Brown adipose tissue activation is not related to hypermetabolism in emphysematous chronic obstructive pulmonary disease patients

Abstract

Background: Brown adipose tissue (BAT) has been primarily researched as a potential target for mitigating obesity. However, the physiological significance of BAT in relation to cachexia remains poorly understood. The objective of this study was to investigate the putative contribution of BAT on different components of energy metabolism in emphysematous chronic obstructive pulmonary disease (COPD) patients.

Methods: Twenty COPD patients (mean ± SD age 62 ± 6, 50% female, median [range] BMI 22.4 [15.1-32.5] kg/m² and 85% low FFMI) were studied. Basal metabolic rate (BMR) was assessed by ventilated hood, total daily energy expenditure (TDEE) by doubly labelled water and physical activity by triaxial accelerometry. BMR was adjusted for fat-free mass (FFM) as assessed by deuterium dilution. Analysis of BAT and WAT was conducted in a subset of ten patients and six age-matched, gender-matched and BMI-matched healthy controls. BAT glucose uptake was assessed by means of cold-stimulated integrated [18F]FDG positron-emission tomography and magnetic resonance imaging. WAT was collected from subcutaneous abdominal biopsies to analyse metabolic and inflammatory gene expression levels. Lung function was assessed by spirometry and body plethysmography and systemic inflammation by high sensitivity C-reactive protein.

Results: Mean TDEE was 2209 ± 394 kcal/day, and mean BMR was 1449 ± 214 kcal/day corresponding to 120% of predicted. FFM-adjusted BMR did not correlate with lung function or C-reactive protein. Upon cooling, energy expenditure increased, resulting in a non-shivering thermogenesis of (median [range]) 20.1% [3.3-41.3] in patients and controls. Mean BAT glucose uptake was comparable between COPD and controls (1.5 [0.1-6.2] vs. 1.1 [0.7-3.9]). In addition, no correlation was found between BMR adjusted for FFM and BAT activity or between cold-induced non-shivering energy expenditure and BAT activity. Gene expression levels of the brown adipocyte or beige markers were also comparable between the groups. No (serious) adverse events were reported.

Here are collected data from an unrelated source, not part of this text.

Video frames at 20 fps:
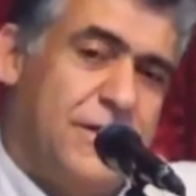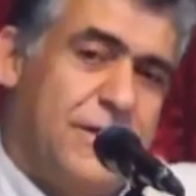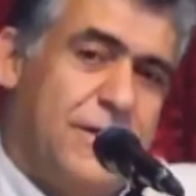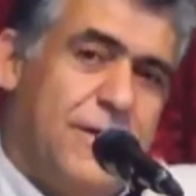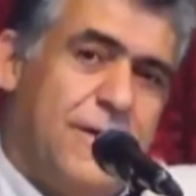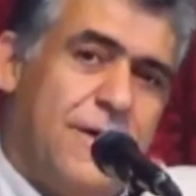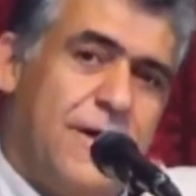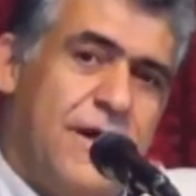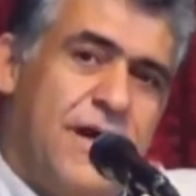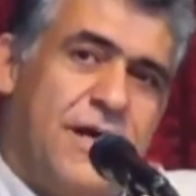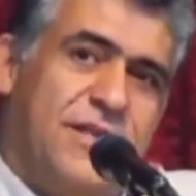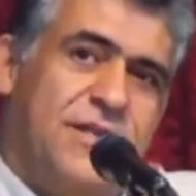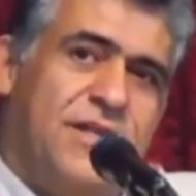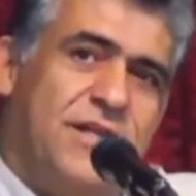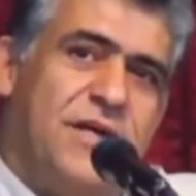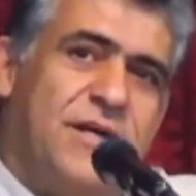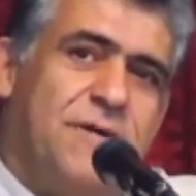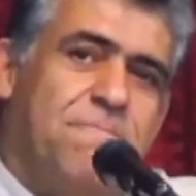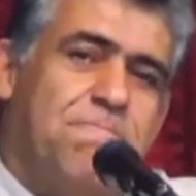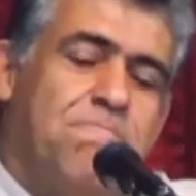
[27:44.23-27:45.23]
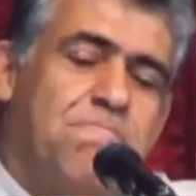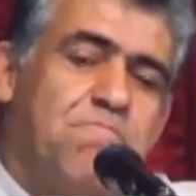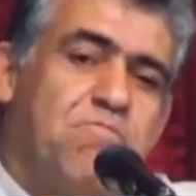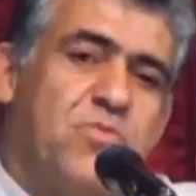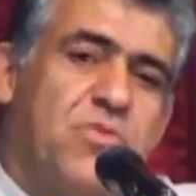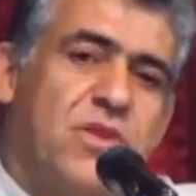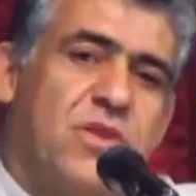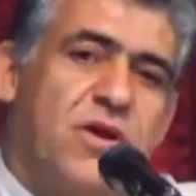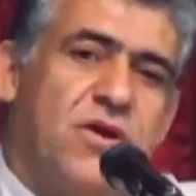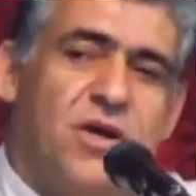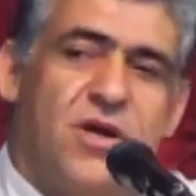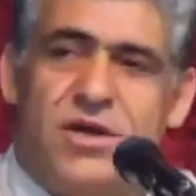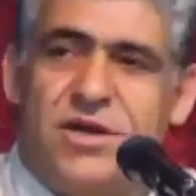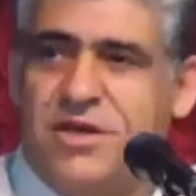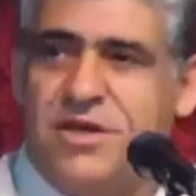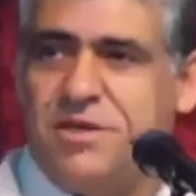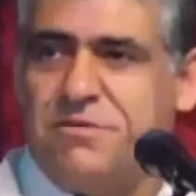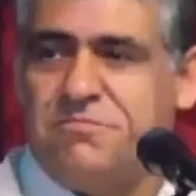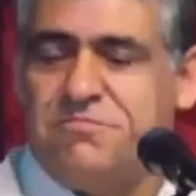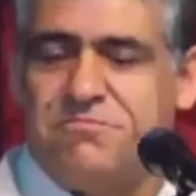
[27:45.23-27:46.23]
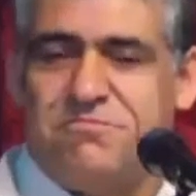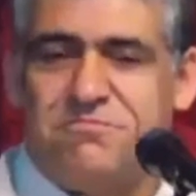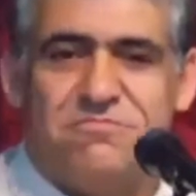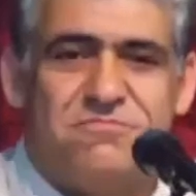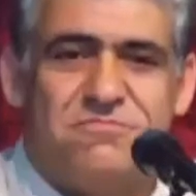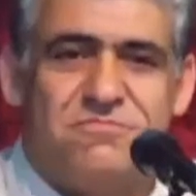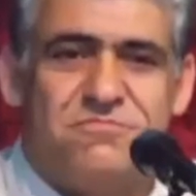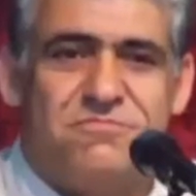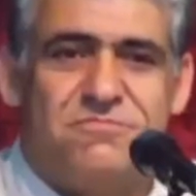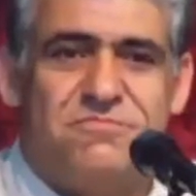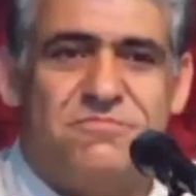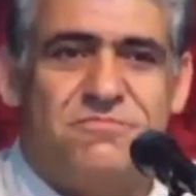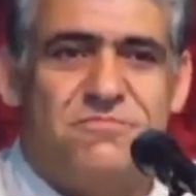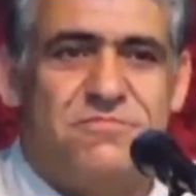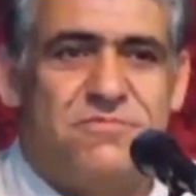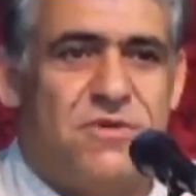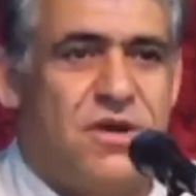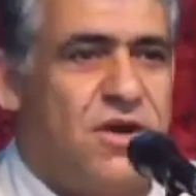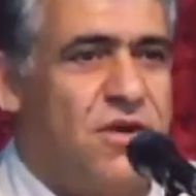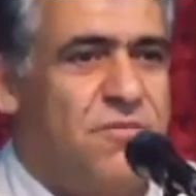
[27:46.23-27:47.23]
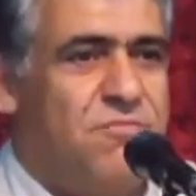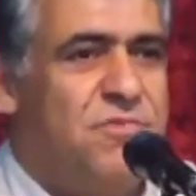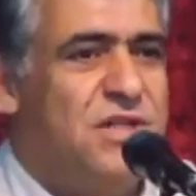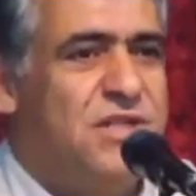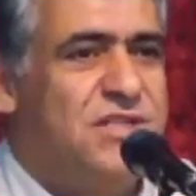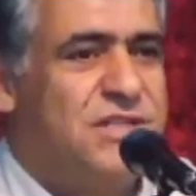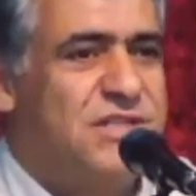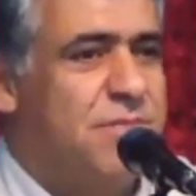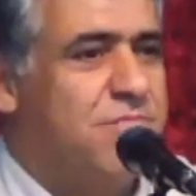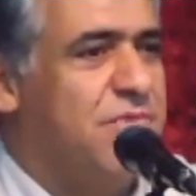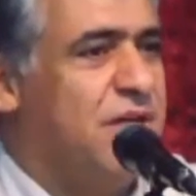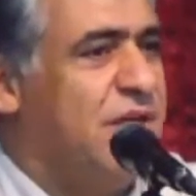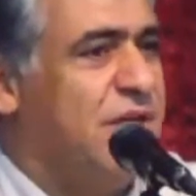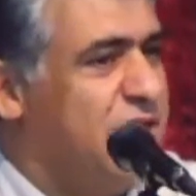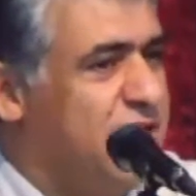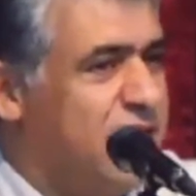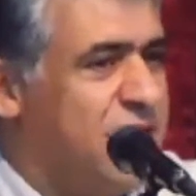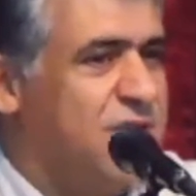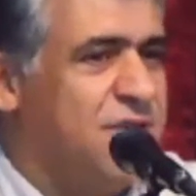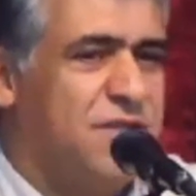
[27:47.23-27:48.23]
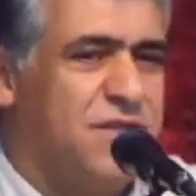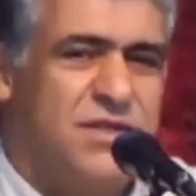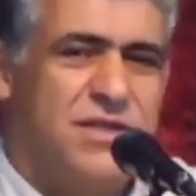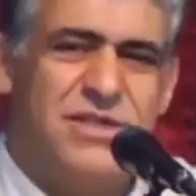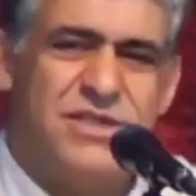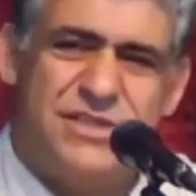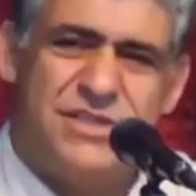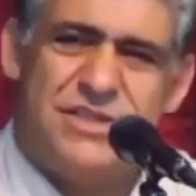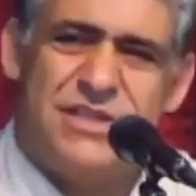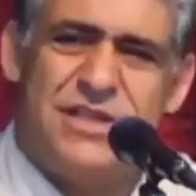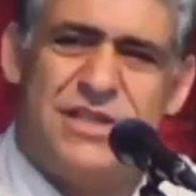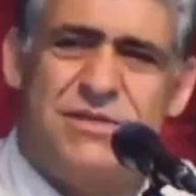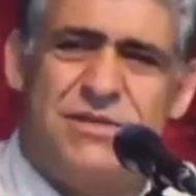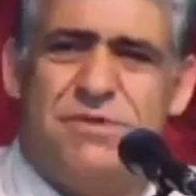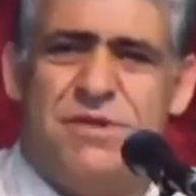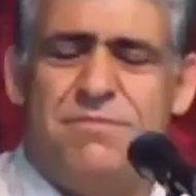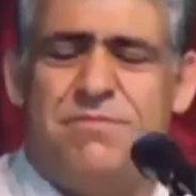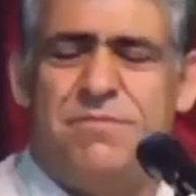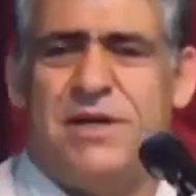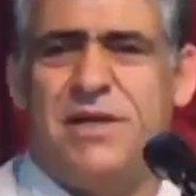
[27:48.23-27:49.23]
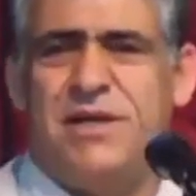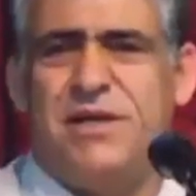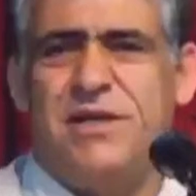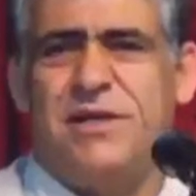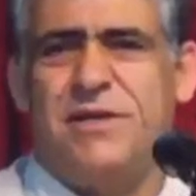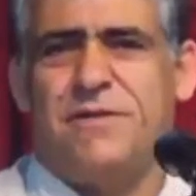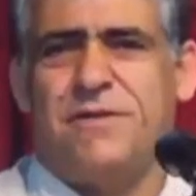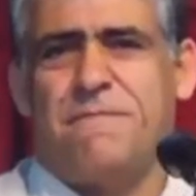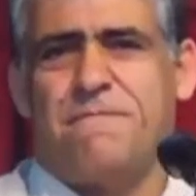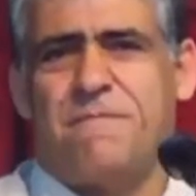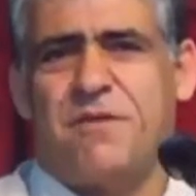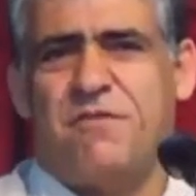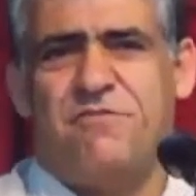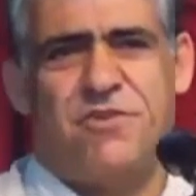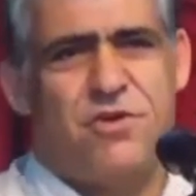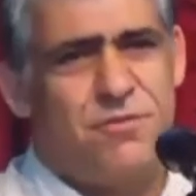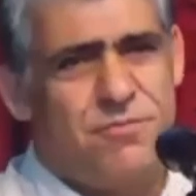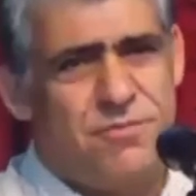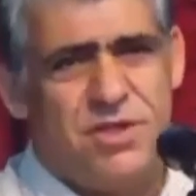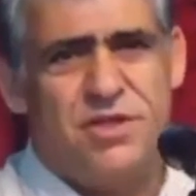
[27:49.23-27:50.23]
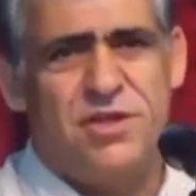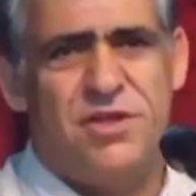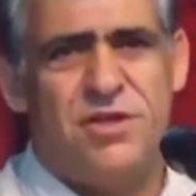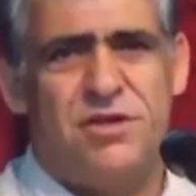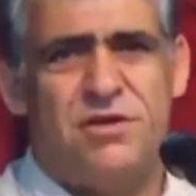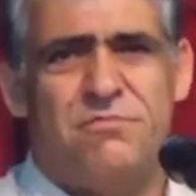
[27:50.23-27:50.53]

And uh, I, I meet some Indian Christian people from India.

Conclusions: Although COPD patients were hypermetabolic at rest, no correlation was found between BMR or TDEE and BAT activity. Furthermore, both BAT activity and gene expression levels of the brown adipocyte or beige markers were comparable between COPD patients and controls.

Keywords: Brown adipose tissue; COPD; Cachexia; Energy metabolism; Muscle wasting.

Figure 1

Schematic illustration of the study protocol. MRI, magnetic resonance imaging; PET, positron‐emission tomography.

Figure 2

Components of energy balance of healthy controls (N = 6) and COPD patients (N = 20). COPD, chronic obstructive pulmonary disease.

Figure 3

(A) Area of brown adipose tissue on MRI and PET. (B) Mean uptake of [18F]FDG in brown adipose tissue and other tissues during cold exposure. COPD, chronic obstructive pulmonary disease; SUV, standardized uptake value.

Figure 4

Adipose tissue gene expression levels of brown adipose tissue and beige markers. AU, arbitrary units; COPD, chronic obstructive pulmonary disease.